The strict segregation of the two communities imposed after the riots in June had the stated purpose of preventing further violence, but had the perverse effect of making the rumours of nefarious Muslim plots seem more credible to the Rakhine. In many areas of the state ignorance grew within each community about the other; with intercommunal interactions reduced to a minimum, or even completely nonexistent in some areas, it had become more difficult to see the members of the other community as human individuals. On the contrary, they were feared as part of an undifferentiated mass.
Then, in late October, violence exploded throughout the state once again. On this occasion, it spread more widely than in June, encompassing several townships in central Arakan that had been spared in the past. The violence unfolded as a series of attacks on Muslim villages and quarters in nine of the seventeen townships in the state.16 By all accounts, the violence was mostly carried out by Rakhine mobs against Muslims. Moreover, this time there was a much higher level of coordination and organization than in June.17
The violence unfolded in various ways, depending on the location, but a common pattern would emerge in later investigations: a Rakhine mob would gather around a Muslim village or quarter and, after shouting insults and threats, attack it by throwing Molotov cocktails and jinglees (small arrows made with bicycle spikes and launched with slingshots).
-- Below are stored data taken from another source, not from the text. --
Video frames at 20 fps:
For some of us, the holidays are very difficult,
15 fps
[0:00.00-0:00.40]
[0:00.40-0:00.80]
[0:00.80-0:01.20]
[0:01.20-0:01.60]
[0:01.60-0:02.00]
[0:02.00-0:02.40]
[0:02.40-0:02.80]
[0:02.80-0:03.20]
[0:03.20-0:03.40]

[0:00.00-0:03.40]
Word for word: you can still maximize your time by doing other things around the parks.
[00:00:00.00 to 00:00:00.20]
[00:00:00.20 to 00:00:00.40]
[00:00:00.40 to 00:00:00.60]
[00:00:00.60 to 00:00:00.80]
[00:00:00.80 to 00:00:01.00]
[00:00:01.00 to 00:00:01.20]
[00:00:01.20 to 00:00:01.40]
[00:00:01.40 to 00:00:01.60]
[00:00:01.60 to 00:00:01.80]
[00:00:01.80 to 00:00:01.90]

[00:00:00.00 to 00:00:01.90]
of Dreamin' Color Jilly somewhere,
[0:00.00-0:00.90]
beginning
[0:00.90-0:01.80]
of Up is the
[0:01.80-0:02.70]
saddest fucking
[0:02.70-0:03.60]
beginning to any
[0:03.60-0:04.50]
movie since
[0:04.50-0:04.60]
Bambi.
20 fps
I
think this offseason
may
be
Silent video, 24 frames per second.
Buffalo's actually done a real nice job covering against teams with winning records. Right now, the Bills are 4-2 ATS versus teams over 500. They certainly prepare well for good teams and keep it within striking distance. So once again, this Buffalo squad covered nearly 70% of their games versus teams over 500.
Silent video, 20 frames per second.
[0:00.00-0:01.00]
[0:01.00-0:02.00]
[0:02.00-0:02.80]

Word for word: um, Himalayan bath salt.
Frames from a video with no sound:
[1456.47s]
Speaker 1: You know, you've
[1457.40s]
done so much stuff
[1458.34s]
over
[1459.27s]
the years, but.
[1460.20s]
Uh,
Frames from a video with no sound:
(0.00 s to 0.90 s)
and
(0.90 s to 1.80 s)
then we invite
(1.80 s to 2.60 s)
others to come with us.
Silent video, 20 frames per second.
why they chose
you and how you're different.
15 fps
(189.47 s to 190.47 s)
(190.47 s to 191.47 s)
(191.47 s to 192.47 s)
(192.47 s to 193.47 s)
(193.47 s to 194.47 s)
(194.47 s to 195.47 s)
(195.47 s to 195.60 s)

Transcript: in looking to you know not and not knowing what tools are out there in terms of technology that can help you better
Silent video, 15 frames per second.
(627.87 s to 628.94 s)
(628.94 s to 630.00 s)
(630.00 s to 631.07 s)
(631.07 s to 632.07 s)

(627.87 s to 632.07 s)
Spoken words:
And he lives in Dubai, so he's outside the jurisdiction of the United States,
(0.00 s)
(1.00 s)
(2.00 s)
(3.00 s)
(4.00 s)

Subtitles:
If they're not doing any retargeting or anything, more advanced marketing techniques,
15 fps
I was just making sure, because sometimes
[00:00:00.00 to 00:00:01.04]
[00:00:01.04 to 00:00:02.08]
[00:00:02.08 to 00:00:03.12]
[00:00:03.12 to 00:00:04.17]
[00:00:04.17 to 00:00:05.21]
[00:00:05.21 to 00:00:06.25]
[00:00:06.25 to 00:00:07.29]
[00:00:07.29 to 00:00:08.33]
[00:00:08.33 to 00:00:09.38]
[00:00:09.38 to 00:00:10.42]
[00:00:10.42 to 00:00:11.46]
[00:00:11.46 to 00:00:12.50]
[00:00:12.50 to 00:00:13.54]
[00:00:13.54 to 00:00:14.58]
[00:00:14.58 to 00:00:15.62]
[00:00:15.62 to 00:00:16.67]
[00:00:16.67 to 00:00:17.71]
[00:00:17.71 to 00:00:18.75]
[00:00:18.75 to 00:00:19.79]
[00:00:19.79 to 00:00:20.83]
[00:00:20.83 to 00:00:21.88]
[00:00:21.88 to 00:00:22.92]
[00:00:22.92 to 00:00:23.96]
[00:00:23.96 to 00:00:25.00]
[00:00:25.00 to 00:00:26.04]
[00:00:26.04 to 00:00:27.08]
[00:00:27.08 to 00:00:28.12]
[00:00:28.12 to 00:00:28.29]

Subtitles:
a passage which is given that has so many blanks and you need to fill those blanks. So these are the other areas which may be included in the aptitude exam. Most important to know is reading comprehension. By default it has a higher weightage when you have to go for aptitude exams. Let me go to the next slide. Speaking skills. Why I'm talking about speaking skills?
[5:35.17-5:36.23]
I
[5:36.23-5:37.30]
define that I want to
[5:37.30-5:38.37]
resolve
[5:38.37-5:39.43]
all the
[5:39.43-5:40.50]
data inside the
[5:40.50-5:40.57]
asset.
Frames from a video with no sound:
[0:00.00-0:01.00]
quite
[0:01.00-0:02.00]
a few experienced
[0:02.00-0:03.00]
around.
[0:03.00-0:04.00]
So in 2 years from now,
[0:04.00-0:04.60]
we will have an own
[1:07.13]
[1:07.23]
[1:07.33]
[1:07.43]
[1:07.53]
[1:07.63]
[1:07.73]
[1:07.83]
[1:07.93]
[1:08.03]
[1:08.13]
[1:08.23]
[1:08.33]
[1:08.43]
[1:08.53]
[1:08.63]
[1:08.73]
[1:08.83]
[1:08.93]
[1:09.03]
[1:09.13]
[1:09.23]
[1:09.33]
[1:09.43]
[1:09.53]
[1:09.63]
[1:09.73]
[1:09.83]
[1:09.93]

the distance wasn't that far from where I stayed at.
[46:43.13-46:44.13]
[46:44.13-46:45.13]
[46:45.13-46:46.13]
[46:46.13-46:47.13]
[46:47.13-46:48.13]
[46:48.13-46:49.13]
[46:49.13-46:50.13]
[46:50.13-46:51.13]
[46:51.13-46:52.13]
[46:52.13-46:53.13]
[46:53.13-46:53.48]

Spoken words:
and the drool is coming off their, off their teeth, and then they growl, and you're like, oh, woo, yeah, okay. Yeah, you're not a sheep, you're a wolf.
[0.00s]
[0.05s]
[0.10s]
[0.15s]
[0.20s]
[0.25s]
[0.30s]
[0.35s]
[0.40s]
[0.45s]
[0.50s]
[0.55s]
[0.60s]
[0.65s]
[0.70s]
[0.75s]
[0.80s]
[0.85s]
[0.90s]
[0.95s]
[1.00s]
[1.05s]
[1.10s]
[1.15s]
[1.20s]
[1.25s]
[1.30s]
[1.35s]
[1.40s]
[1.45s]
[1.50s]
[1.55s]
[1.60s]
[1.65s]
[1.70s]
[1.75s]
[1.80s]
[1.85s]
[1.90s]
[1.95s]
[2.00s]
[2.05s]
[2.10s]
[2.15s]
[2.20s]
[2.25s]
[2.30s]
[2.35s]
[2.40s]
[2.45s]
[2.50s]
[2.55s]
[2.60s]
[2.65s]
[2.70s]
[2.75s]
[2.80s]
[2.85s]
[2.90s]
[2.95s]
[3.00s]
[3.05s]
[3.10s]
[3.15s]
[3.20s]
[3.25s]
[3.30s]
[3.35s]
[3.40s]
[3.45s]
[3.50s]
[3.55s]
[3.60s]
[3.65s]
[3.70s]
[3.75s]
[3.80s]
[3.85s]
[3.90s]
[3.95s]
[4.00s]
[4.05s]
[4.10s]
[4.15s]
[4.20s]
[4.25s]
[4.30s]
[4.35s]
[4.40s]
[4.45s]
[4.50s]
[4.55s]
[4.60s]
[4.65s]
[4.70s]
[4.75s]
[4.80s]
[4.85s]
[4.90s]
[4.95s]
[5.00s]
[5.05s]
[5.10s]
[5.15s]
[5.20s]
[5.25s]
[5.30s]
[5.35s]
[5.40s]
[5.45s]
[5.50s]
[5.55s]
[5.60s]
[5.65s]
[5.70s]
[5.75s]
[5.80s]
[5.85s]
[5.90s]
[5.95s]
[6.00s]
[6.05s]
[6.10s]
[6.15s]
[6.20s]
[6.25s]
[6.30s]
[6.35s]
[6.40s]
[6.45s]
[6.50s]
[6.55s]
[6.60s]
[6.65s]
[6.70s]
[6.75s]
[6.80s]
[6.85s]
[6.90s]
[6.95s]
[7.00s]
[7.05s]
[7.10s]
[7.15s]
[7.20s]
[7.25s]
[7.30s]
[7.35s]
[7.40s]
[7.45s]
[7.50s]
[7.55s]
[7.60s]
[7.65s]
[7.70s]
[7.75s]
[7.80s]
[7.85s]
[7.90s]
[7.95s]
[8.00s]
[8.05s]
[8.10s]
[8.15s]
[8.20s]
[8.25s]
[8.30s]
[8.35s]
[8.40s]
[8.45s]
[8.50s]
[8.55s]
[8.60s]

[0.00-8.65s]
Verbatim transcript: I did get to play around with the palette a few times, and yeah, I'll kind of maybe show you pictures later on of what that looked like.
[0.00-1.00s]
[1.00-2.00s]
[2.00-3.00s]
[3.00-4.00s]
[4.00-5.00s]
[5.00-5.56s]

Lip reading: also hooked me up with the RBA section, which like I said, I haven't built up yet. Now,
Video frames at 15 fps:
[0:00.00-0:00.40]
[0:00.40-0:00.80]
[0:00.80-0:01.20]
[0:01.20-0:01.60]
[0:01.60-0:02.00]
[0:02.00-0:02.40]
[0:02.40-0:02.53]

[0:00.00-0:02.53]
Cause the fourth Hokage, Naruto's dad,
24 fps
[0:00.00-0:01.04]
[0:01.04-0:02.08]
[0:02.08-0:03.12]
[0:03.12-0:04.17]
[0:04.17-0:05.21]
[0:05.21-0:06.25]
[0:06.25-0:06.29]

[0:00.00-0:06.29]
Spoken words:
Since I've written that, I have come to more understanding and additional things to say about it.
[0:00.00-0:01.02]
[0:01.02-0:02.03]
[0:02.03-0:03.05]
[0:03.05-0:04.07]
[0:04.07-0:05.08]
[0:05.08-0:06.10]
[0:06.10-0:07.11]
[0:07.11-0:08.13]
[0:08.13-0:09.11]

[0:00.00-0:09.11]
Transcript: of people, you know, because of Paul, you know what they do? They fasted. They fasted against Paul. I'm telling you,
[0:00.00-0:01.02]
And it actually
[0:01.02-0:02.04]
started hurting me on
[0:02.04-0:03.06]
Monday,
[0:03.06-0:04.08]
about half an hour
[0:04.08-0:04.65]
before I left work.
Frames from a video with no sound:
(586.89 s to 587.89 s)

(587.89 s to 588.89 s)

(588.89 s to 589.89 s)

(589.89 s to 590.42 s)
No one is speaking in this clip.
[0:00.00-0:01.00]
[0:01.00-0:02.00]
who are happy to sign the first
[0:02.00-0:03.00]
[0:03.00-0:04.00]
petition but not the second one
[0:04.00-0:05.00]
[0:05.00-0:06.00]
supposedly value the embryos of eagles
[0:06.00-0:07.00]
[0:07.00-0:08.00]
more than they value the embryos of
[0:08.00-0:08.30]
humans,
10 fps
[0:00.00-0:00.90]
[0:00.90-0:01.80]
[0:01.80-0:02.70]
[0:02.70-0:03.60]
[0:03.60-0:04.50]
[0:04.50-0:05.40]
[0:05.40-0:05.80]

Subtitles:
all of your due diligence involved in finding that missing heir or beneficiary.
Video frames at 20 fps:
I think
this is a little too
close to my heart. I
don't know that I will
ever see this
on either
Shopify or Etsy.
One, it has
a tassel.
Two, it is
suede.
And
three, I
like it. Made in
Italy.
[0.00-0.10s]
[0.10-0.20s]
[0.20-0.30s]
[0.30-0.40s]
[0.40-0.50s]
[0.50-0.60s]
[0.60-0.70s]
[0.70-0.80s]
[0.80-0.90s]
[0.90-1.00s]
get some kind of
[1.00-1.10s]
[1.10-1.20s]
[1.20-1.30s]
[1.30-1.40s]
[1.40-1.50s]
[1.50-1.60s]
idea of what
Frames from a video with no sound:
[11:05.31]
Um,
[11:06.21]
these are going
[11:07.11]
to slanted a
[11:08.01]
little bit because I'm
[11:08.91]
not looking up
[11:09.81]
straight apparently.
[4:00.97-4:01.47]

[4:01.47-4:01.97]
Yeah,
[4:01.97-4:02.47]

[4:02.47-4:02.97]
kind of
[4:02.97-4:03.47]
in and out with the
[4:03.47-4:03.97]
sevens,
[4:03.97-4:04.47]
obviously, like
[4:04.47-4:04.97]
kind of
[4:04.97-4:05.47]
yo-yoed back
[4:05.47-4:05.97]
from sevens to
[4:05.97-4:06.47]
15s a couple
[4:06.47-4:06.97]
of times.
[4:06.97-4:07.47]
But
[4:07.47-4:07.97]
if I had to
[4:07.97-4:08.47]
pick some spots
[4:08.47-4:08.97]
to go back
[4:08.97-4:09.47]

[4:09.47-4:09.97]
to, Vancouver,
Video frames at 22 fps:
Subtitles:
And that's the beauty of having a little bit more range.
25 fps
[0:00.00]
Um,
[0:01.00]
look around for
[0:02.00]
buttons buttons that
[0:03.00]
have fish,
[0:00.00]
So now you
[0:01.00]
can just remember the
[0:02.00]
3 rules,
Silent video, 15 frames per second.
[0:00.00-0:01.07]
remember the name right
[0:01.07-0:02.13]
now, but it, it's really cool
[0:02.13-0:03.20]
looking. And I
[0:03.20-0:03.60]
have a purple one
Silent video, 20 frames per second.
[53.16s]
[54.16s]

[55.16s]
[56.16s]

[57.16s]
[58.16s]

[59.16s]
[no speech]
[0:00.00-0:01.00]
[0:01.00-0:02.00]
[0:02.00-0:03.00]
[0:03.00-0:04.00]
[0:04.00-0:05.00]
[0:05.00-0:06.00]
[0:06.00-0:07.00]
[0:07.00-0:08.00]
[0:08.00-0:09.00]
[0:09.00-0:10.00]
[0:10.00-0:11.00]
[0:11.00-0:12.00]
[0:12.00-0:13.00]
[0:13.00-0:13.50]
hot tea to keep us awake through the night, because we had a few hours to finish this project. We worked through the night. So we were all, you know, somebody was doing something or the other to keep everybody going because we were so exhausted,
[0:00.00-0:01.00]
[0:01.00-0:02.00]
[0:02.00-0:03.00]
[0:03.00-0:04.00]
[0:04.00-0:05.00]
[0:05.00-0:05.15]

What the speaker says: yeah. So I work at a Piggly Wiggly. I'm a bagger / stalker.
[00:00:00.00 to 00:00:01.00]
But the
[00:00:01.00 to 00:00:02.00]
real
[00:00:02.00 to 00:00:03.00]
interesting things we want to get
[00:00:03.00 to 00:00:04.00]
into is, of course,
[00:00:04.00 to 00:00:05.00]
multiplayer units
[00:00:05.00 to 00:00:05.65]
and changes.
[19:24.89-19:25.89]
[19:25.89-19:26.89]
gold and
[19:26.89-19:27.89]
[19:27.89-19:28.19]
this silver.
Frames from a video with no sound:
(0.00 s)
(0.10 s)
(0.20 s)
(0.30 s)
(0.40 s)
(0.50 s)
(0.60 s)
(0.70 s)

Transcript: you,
Many witnesses, both Muslim and Rakhine, reported that they could not recognize most of the attackers, indicating they had been taken from other areas. As in June, the police stood aside, or participated actively in the attacks against the Muslims. When the riots finished, many Muslim settlements had been razed to the ground again; an indeterminate number of people (mostly Muslims) had been killed, including around seventy in a single incident in Mrauk-U; and approximately 30,000 had been displaced from their houses, most of them Muslims.
I travelled to Arakan for the second time shortly after the October riots. On that occasion, I was able to travel to Kyaukpyu, on Ramree Island, with the Wan Lark Foundation, a local organization delivering donations to Rakhine people displaced by the violence. On the edge of the town lies the Muslim quarter, East Pikesake, which had been turned into a devastated landscape of debris and burnt trees, with the ashes of arson still covering the roads and what was left of the houses.18 The destruction was almost completely limited to the Muslim quarter, with only a few houses beyond its margins destroyed.
Local Rakhine witnesses alleged that the Muslims had initiated the attack, so I asked them why only Muslim houses had been burnt. They replied that the Muslims had torched their own homes before fleeing in boats. That night, in the hostel where we stayed, a young member of the organization proudly showed me a video of Rakhine people of all ages training with sticks to the tune of a patriotic song. ‘We have to protect ourselves’, said an older member, visibly embarrassed that I had been allowed to see those images. Then he changed his tune, somewhat contradicting himself: ‘But this is just for show, it’s not real training.’